Saved entries
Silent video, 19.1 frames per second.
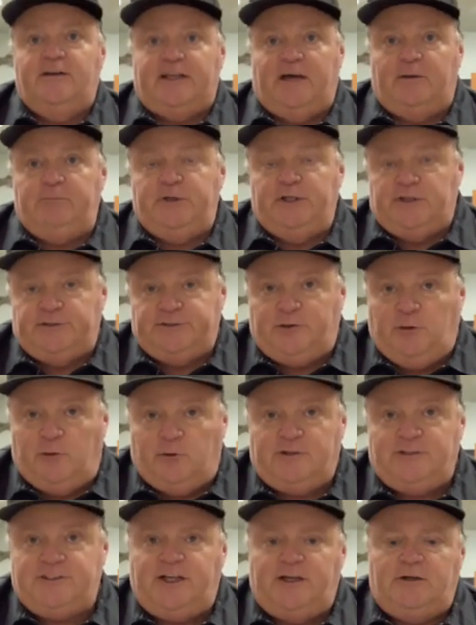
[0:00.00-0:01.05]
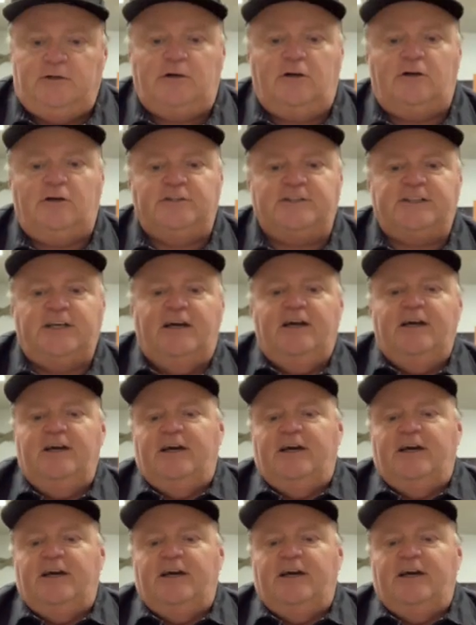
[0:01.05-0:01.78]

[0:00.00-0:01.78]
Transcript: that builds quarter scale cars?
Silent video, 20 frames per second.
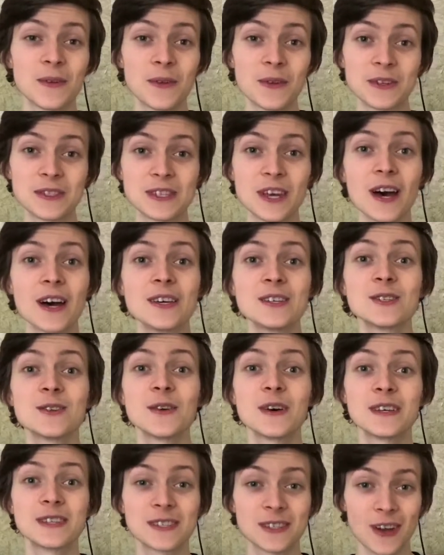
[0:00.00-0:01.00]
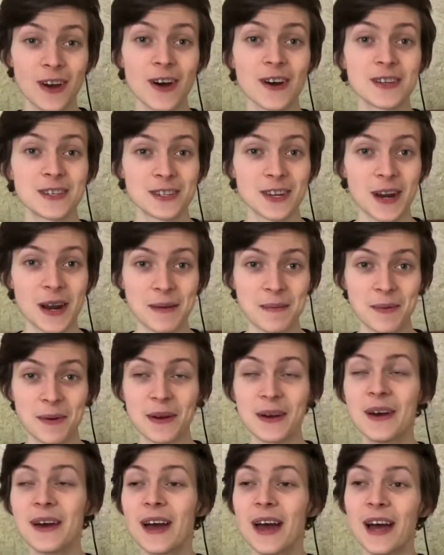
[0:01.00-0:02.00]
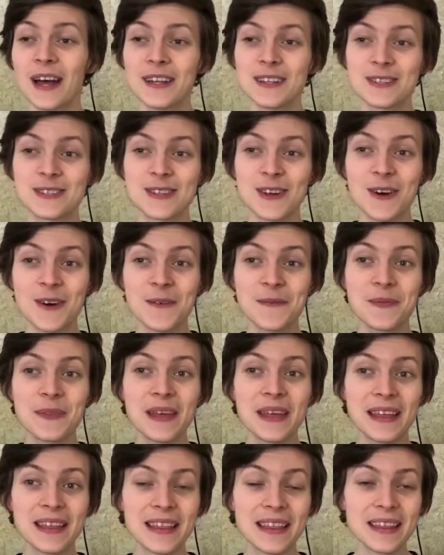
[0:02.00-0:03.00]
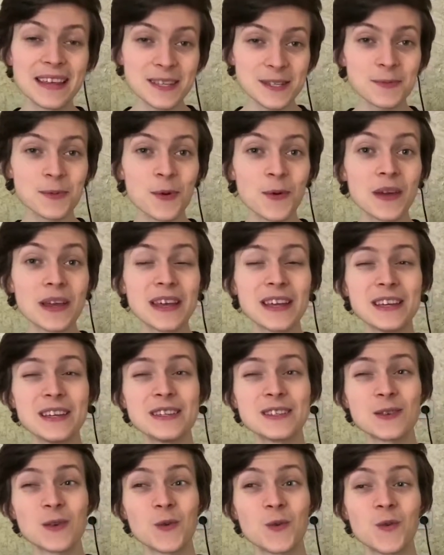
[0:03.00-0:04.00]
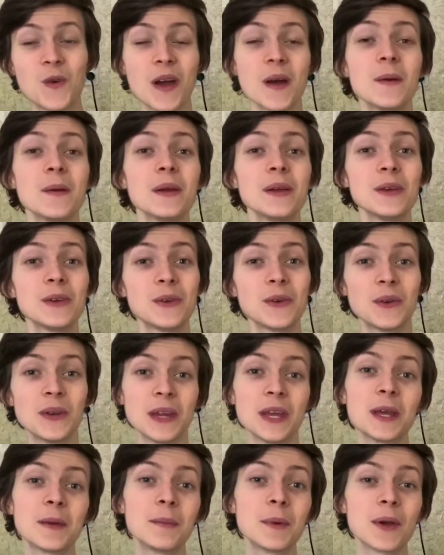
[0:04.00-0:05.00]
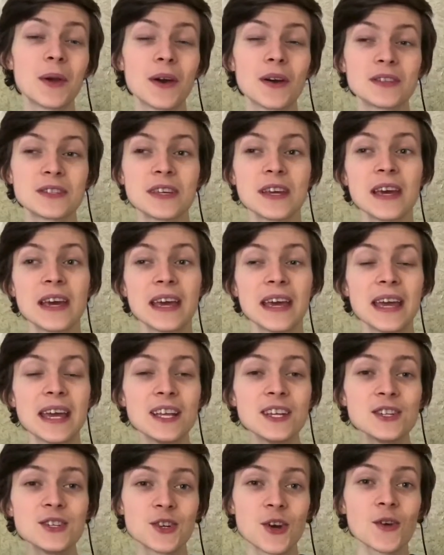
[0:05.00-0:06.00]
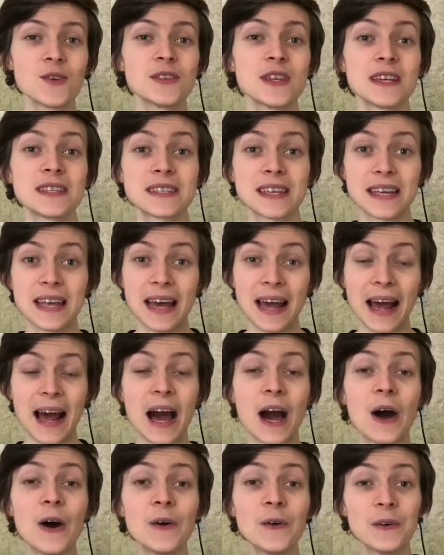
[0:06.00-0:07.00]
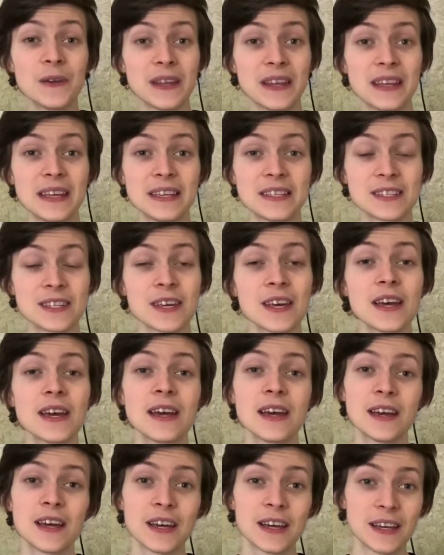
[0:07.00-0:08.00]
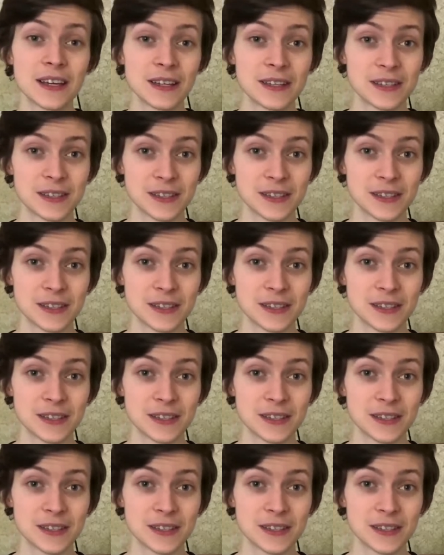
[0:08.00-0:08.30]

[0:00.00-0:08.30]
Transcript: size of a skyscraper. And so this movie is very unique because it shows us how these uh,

### [WHAT THIS TASK INVOLVES]
Give back the entries verbatim but drop every picture.

### [RESULT OF THE EXERCISE]
Silent video, 19.1 frames per second.
[0:00.00-0:01.05]
[0:01.05-0:01.78]

[0:00.00-0:01.78]
Transcript: that builds quarter scale cars?
Silent video, 20 frames per second.
[0:00.00-0:01.00]
[0:01.00-0:02.00]
[0:02.00-0:03.00]
[0:03.00-0:04.00]
[0:04.00-0:05.00]
[0:05.00-0:06.00]
[0:06.00-0:07.00]
[0:07.00-0:08.00]
[0:08.00-0:08.30]

[0:00.00-0:08.30]
Transcript: size of a skyscraper. And so this movie is very unique because it shows us how these uh,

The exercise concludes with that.